Similar statements from the central banks of England and Japan led investors to believe that a coordinated response was likely.

Also on Monday, the Organisation for Economic Cooperation and Development (OECD) said that “even in the best-case scenario of limited outbreaks in countries outside China, a sharp slowdown in world growth is expected in the first half of 2020 as supply chains and commodities are hit, tourism drops and confidence falters.

“Global economic growth is seen falling to 2.4% for the whole year, compared to an already weak 2.9% in 2019. Broader contagion across the wider Asia-Pacific region and advanced economies – as has happened in China - could cut global growth to as low as 1.5% this year, halving the OECD’s previous 2020 projection from last November.

“Containment measures and loss of confidence would hit production and spending and drive some countries into recession, including Japan and the euro area.”

The Italian government said it would use fiscal measures totalling €3.6 billion to tackle the crisis. It announced tax credits for companies that reported a 25% drop in revenues and said it would put extra cash into the health system.

But just how effective the powder in central banks arsenal will prove to be remains to be seen. Analysts have cautioned for some time now that the relatively low interest rates mean central banks have little ammunition available for the job at hand.

SUERF, the European monetary and finance forum, warned in October last year that while “unprecedented policies will be needed to respond to the next economic downturn, monetary policy is almost exhausted as global interest rates plunge towards zero or below. 

“Fiscal policy on its own will struggle to provide major stimulus in a timely fashion given high debt levels and the typical lags with implementation.
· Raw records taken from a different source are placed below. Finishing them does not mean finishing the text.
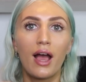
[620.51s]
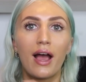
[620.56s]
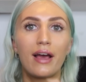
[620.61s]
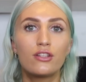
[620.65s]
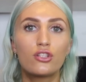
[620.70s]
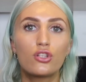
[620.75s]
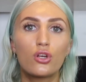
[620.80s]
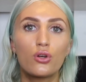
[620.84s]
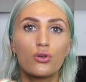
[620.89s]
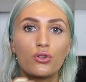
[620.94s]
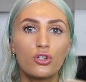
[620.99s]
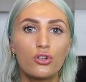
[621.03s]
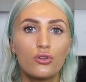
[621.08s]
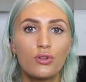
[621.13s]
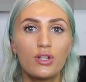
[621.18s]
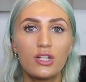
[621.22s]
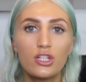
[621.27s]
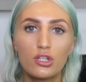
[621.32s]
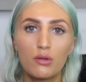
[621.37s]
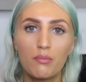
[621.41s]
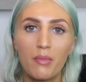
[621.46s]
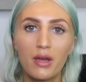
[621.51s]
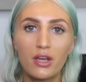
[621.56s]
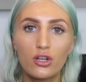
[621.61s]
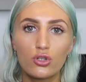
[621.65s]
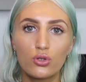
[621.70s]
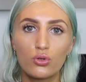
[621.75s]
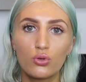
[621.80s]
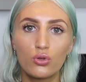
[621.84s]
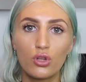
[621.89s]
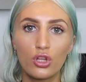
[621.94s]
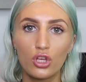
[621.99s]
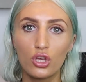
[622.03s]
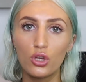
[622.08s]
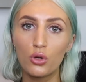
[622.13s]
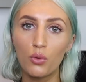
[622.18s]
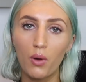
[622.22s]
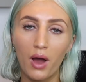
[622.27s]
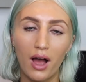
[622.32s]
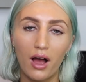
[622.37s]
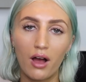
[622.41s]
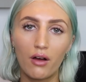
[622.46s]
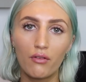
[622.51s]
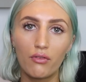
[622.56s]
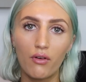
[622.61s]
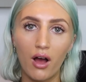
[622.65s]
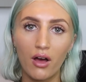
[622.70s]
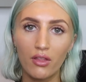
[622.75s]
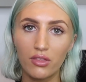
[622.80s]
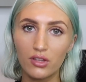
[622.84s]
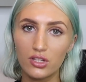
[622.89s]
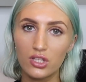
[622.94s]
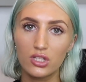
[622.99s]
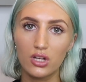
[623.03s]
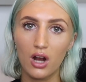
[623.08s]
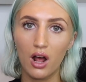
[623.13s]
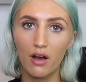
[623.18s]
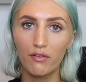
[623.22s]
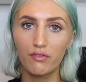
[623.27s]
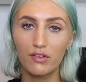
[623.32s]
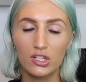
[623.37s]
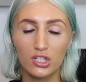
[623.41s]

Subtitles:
and so you need to make sure that you have other stuffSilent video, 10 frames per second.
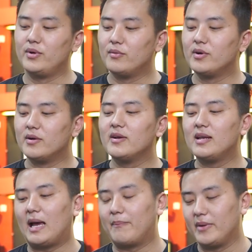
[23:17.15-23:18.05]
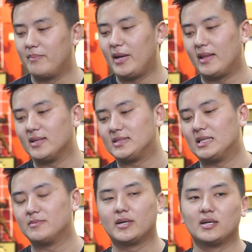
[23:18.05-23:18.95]
were really happy behind the
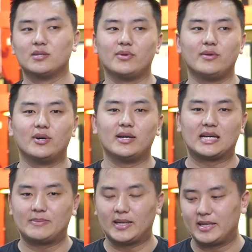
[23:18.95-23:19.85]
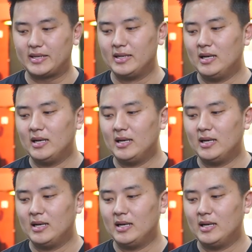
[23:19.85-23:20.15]
scenes because we weren't expecting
Without a clear framework in place, policymakers will inevitably find themselves blurring the boundaries between fiscal and monetary policies. This threatens the hard-won credibility of policy institutions and could open the door to uncontrolled fiscal spending.”

Central banks in emerging economies typically do not have the tools of their low-to-no-inflation peers, but lower interest rates in developed markets have in the past seen investors put money in developing markets in search of higher yield.

The markets, it should be said, were already skittish, one indication of this being that one-third of all government bonds in developed markets have negative yields, meaning investors get less back on their investments than what they put in.

Now there is a new actor to contend with: a virus.

On Tuesday evening the rand received a small boost from the Fed rate cut, moving from R15.60 to the dollar earlier in the day to trade at R15.35/$. It remained at around that level on Wednesday morning.